Everything from the line with "[1135.00-1136.07s]" to the line with "[1131.80-1141.20s]" in the listing below, both lines included, needs to be copied exactly, apart from the pictures.
Data for the task Start Marker
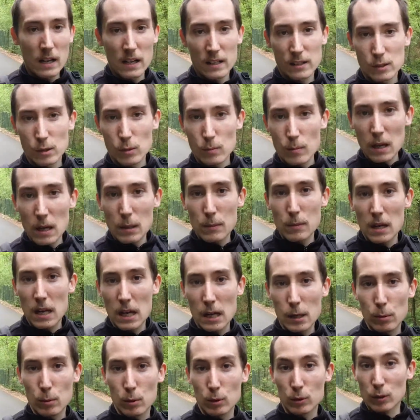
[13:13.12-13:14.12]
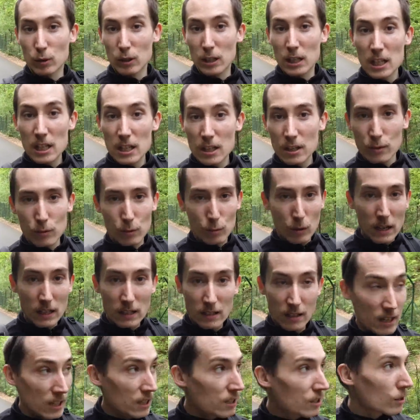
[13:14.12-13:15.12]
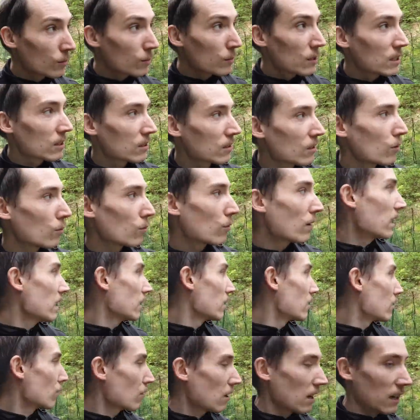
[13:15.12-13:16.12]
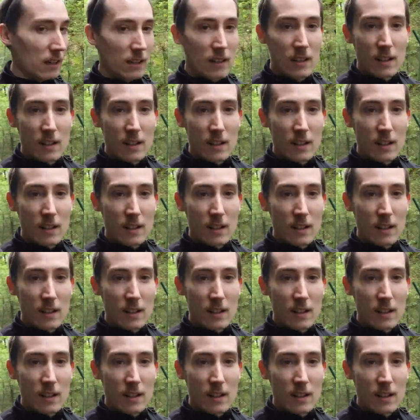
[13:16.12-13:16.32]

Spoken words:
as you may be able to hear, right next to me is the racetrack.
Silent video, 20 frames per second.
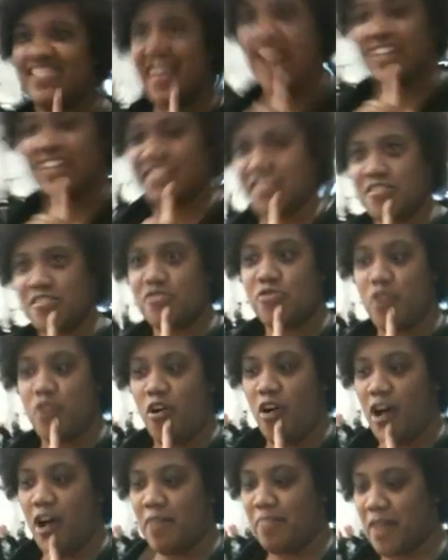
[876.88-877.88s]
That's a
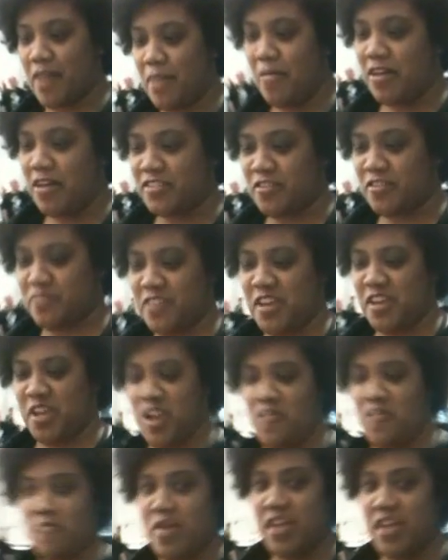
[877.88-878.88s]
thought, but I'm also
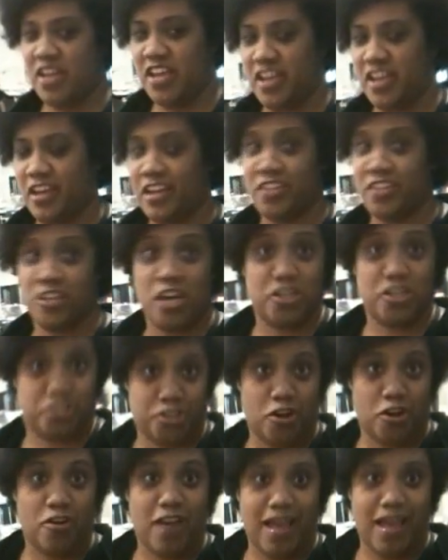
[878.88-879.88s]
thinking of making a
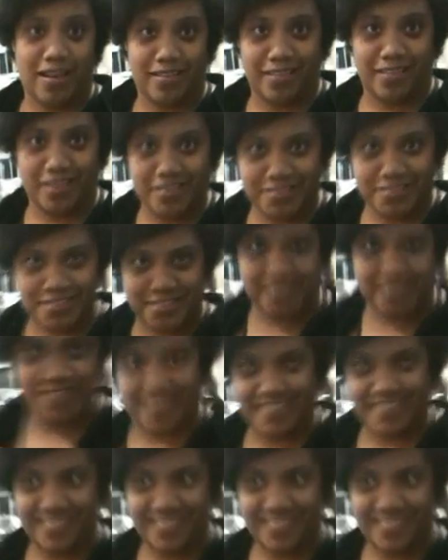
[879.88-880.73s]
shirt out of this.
Data for the task End Marker
Data for the task Start Marker
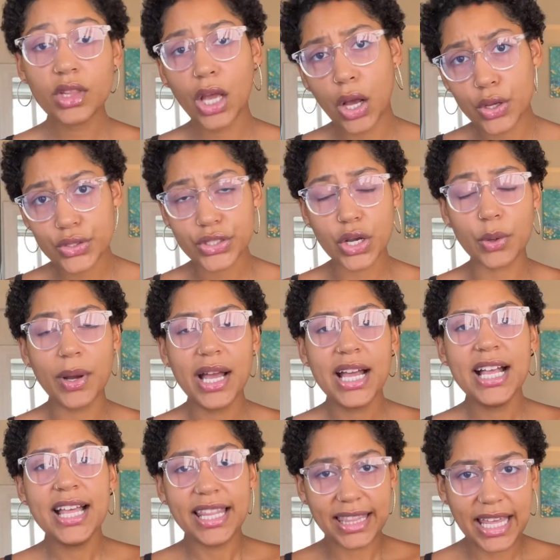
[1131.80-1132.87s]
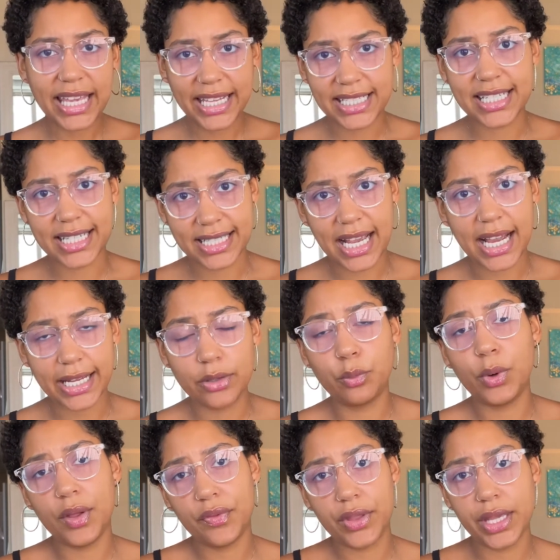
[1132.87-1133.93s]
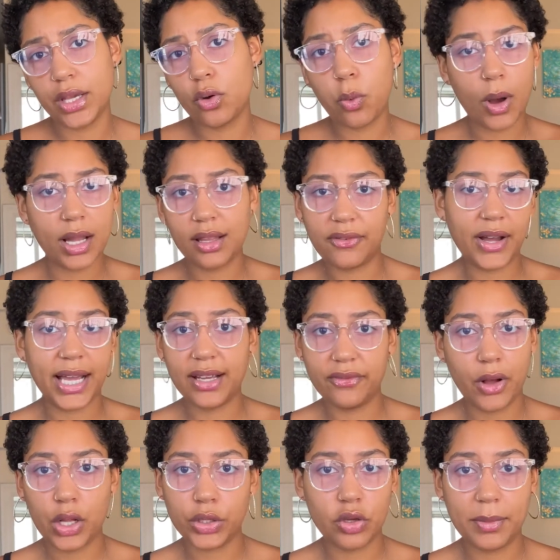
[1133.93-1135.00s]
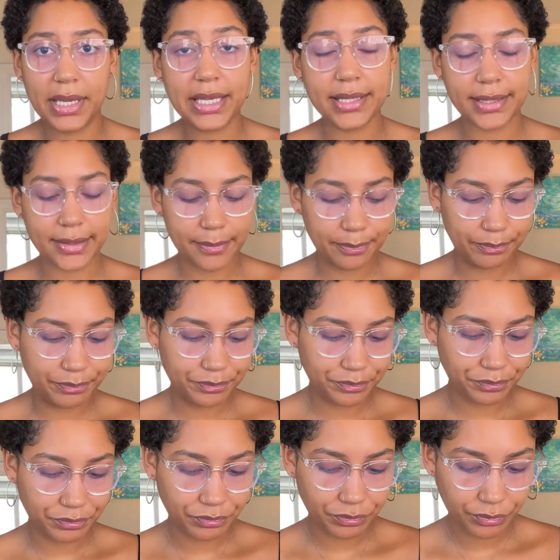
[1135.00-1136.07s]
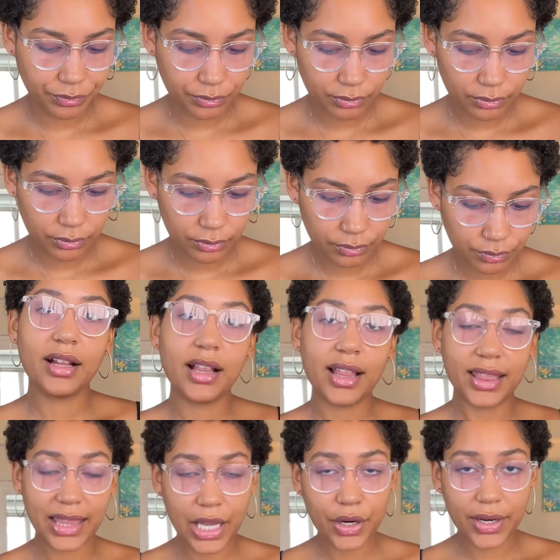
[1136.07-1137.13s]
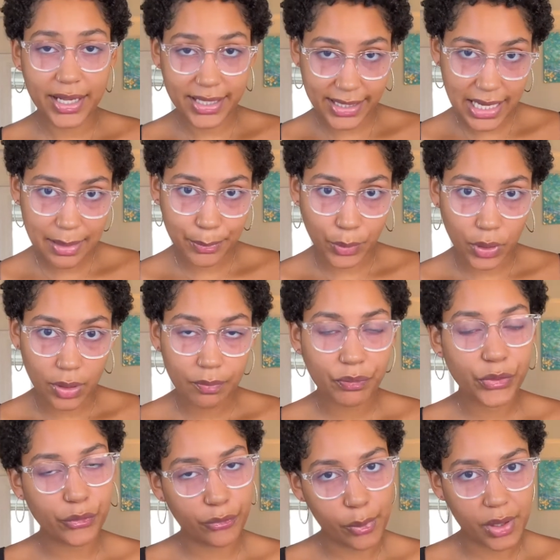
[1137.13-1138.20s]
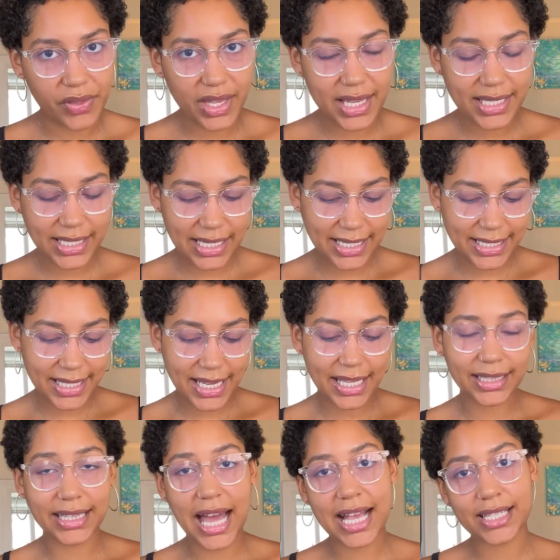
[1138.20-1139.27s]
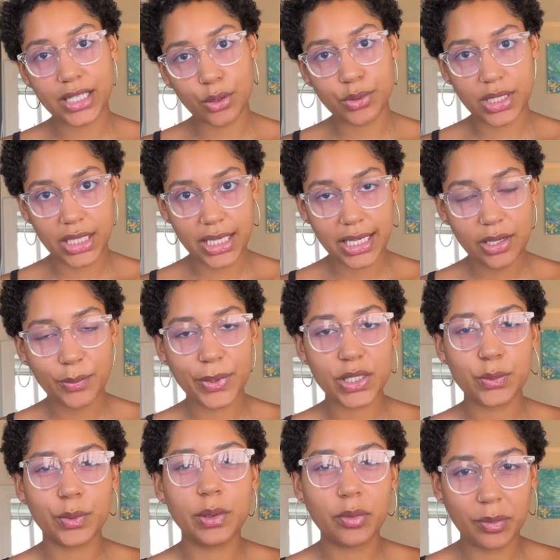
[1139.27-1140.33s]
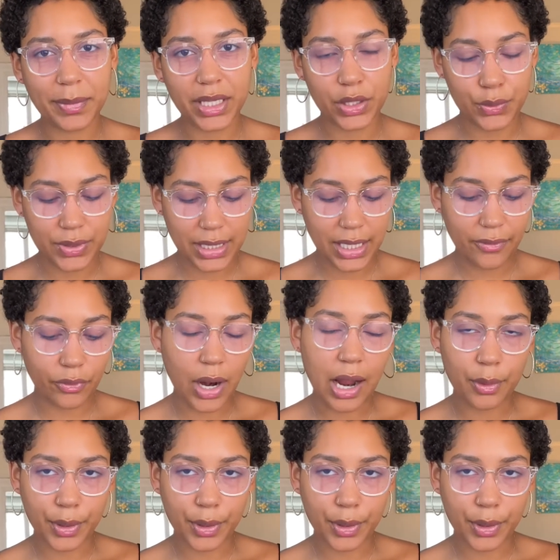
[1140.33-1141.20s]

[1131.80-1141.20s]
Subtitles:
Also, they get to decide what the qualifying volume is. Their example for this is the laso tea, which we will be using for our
Data for the task End Marker
Data for the task Start Marker
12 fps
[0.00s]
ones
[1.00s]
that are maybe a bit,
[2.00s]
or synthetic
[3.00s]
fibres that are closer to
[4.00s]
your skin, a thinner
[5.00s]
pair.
Data for the task End Marker
Solution -
[1135.00-1136.07s]
[1136.07-1137.13s]
[1137.13-1138.20s]
[1138.20-1139.27s]
[1139.27-1140.33s]
[1140.33-1141.20s]

[1131.80-1141.20s]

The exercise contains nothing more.